Medulloblastoma is a deadly form of pediatric brain cancer that strikes the cerebellum, a brain structure near the base of the skull. When it spreads to the lining of the brain or spinal cord, it is especially dangerous. Medulloblastoma is the deadliest form of pediatric brain tumor, and until recently, scientists had little idea how it spreads and infects other parts of the brain.
Now, a team of researchers at USC Brain Tumor Center and Norris Comprehensive Cancer Center in California has learned more details about how medulloblastoma travels from its origin site to other parts of the brain. An enzyme called GABA transaminase, abbreviated as ABAT, helps tumor cells find nutrition and evade treatments.

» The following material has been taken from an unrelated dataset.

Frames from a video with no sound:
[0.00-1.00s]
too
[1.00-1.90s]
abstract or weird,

The part of the brain where medulloblastoma attacks is normally very lacking in the compounds tumors seek for fuel. But ABAT allows the the tumor to digest a common neurotransmitter instead of something like blood sugar, which is what most tumors consume.

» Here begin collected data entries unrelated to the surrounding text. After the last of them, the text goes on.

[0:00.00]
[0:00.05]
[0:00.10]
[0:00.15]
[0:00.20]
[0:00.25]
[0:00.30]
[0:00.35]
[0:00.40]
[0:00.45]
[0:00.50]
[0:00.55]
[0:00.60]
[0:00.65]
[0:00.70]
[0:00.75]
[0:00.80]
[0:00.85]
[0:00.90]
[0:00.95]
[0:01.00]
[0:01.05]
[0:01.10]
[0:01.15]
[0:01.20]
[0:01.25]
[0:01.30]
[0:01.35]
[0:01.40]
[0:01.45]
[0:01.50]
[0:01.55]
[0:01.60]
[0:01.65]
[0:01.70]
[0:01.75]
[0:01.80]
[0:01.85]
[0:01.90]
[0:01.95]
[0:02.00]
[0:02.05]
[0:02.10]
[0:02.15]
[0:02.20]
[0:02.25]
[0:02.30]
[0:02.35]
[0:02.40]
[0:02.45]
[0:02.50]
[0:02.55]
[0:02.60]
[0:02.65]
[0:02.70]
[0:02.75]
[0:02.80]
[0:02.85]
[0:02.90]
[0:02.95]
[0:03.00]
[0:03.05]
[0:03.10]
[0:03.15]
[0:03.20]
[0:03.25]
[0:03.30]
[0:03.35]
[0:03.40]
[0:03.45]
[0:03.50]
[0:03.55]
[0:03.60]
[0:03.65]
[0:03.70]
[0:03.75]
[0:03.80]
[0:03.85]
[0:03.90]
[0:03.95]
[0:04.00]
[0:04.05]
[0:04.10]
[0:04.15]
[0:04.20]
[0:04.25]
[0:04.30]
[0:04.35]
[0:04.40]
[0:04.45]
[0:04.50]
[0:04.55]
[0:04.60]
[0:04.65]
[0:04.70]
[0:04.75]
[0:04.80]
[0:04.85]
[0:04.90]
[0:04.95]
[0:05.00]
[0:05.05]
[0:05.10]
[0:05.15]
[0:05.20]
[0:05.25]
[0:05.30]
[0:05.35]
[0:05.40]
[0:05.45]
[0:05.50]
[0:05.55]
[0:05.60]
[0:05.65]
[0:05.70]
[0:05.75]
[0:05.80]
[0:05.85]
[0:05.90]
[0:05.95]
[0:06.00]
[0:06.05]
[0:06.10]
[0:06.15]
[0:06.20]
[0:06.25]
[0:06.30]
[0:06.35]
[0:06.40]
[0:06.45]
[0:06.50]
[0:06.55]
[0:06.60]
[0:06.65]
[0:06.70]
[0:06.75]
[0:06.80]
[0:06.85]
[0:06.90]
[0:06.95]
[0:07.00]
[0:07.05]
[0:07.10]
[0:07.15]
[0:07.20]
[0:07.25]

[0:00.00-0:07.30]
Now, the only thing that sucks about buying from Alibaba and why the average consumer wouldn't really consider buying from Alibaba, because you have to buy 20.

What’s more, ABAT allows a tumor to slow down it’s growth. Normally this sounds like a good thing, but it makes medulloblastoma harder to treat, because chemotherapy and radiation are designed to target very rapidly growing tissue (because that’s what most cancers do). Medulloblastoma uses ABAT to grow slowly and silently.
After this discovery, the team at USC will begin exploring whether drugs that block the action of ABAT can prevent medulloblastoma tumors from spreading, and possibly make them more susceptible to chemo and radiation. While it’s early stages, these developments are a reminder about how basic research into neuroscience paves the way to cures for even the most deadly forms of brain tumors.